Description
1. Metabolic Connection 6:13
2. Subconcious Entry 5:39
3. Floating Point 5:48
4. Synchronicity 5:58
5. Time Abolition 5:24
6. Relative Reality 6:14
7. Psychic Indegestion 7:08
8. Reconfiguration 3:43
9. Dreamland 5:23
10. Internity 6:21
Tones which screech as the sound of church bells which are suffocated by a horde of specters, “Metabolic Connection” melt in our ears with these blades of synth which derive on a cosmic water. Without losing one second, Kryfels announces us the colors of “Dreamland”. In a work filled with the perfumes of Vangelis’ s post-apocalyptic approach in Blade Runner, “Dreamland” is a temporal journey in the vintage years with a very contemporary tone. The ten presented titles are jewels of ambient music where we treat our ears with a pallet of tones which have no borders. But music totally for ambient spaces? Not in its entirely! There are movements of lively rhythms which run in loops in what we call motionless cosmic rhythm, like the passive fury of “Subconcious Entry” which pulls our ears of a comfortable episode of space meditation. Here as everywhere, the armada of synth layers waltzes as slowly as a parade of snails going to the kettle. Even behind the livelier movements, as in “Subconcious Entry” and the brilliant “Psychic Indegestion”. “Subconcious Entry” ends its race in layers of ether which also embalm the atmospheres of “Floating Point” which is as appealing as “Metabolic Connection” with slow winged movements of which the delicate nuances, as well as their shadows, surround our senses, propelling sometimes sound waves which caress us with a veil of prism. A blend between Vangelis and Tomita, the opening of “Synchronicity” throws a little of gloom with tragic sighs which cry underneath a night ornamented of a million stars. There are very beautiful Vangelis layers which agglutinate as in a slow waltz where we dance with the shadows. Cosmic airs agree to pour their sighs in symbiosis with the tears of “Synchronicity”, amplifying this sensation of heavy nostalgia which surrounds this title. After an introduction full of glaucous and hoarse tones, “Time Abolition” espouses one of these cosmic dances which make the delights of the music lovers of cosmic ambiences.

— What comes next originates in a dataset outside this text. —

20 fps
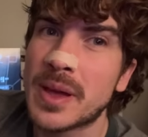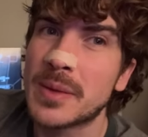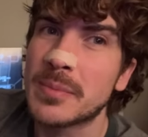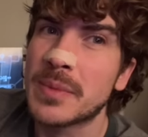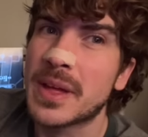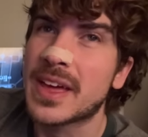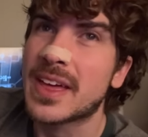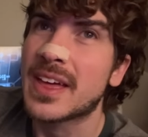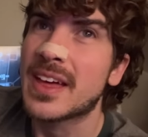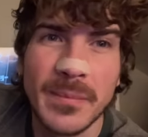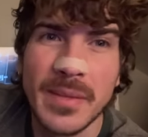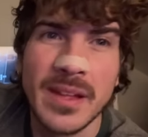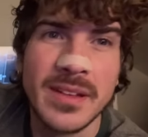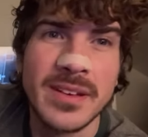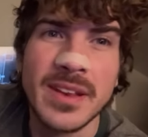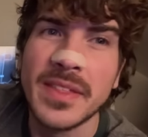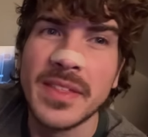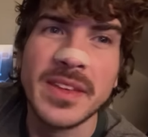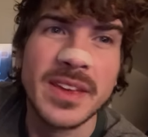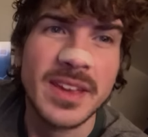I'm like,
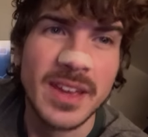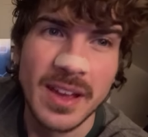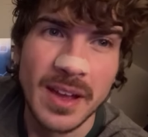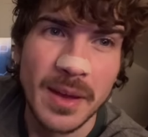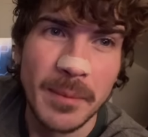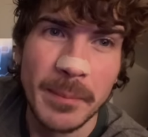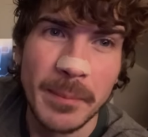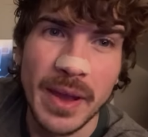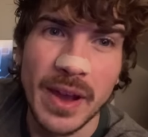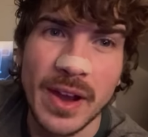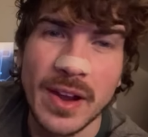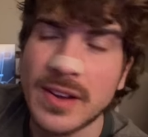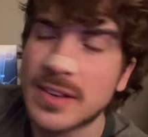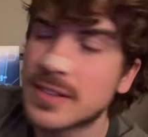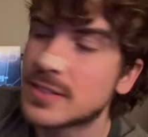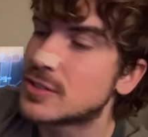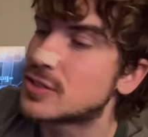nothing can compare.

Kryfels injects effects which remind us that EM of the vintage years evolved with sonic coquetries which were all the opposite of the charms of a sensual musical approach. Except that “Relative Reality” makes me lie with loops of rhythm which roll in loops within an electronic decoration adorned of its most beautiful assets. I like this mixture of organic tones which limp awkwardly in synth layers of which the cosmic impetuses are filled with astral voices. A concert of astral voices and a very beautiful piece of EM! “Psychic Indegestion” offers the best moments of “Dreamland” with a movement of lively rhythm which flickers as a thick cloud of butterflies challenging strong winds after a slow agony of groans carried by the strength of the cosmic currents. The moods possess this dramatic and poignant stamp cachet which surrounds almost all of this 4th album of Kryfels who adds elements of charms here, as these singings of whale calves misled above, these slow oceanic blades which come to caress our ears and these cosmic elements which come to titillate them. Short and intense, “Reconfiguration” does the effect of a slow procession under huge howling winds. A heavy bass effect throws a veil of emotion, such as dark strength of a Machiavellian organ, and a weight of human drama in this walking supported by a choir of angels and cabalistic monks. The title-track is quite in contrast at the level of the atmospheres which surround “Dreamland”. Here the tone is light, almost maternal, with brilliant arpeggios which glitter as in a beautiful rocking chair for solitary child. A soft lullaby without a sibylline veil and with a synth which loses sighs of violins and throws chirpings of cloned birds as well as sound effects of a universe which is at light-years from our. It’s very beautiful! “Internity” ends “Dreamland” by reminding to us of what he is mainly made of. Of slow dying sound waves, of a magma of synth layers of which the masses sign movements of waltzes in slow motion, of cosmic effects more than looked for and of fragments of melodies which melt before splitting. A delicious cocktail for the fans of the vintage years of EM where Klaus Schulze, Tomita and Vangelis amazed our greedy and always unbelieving ears.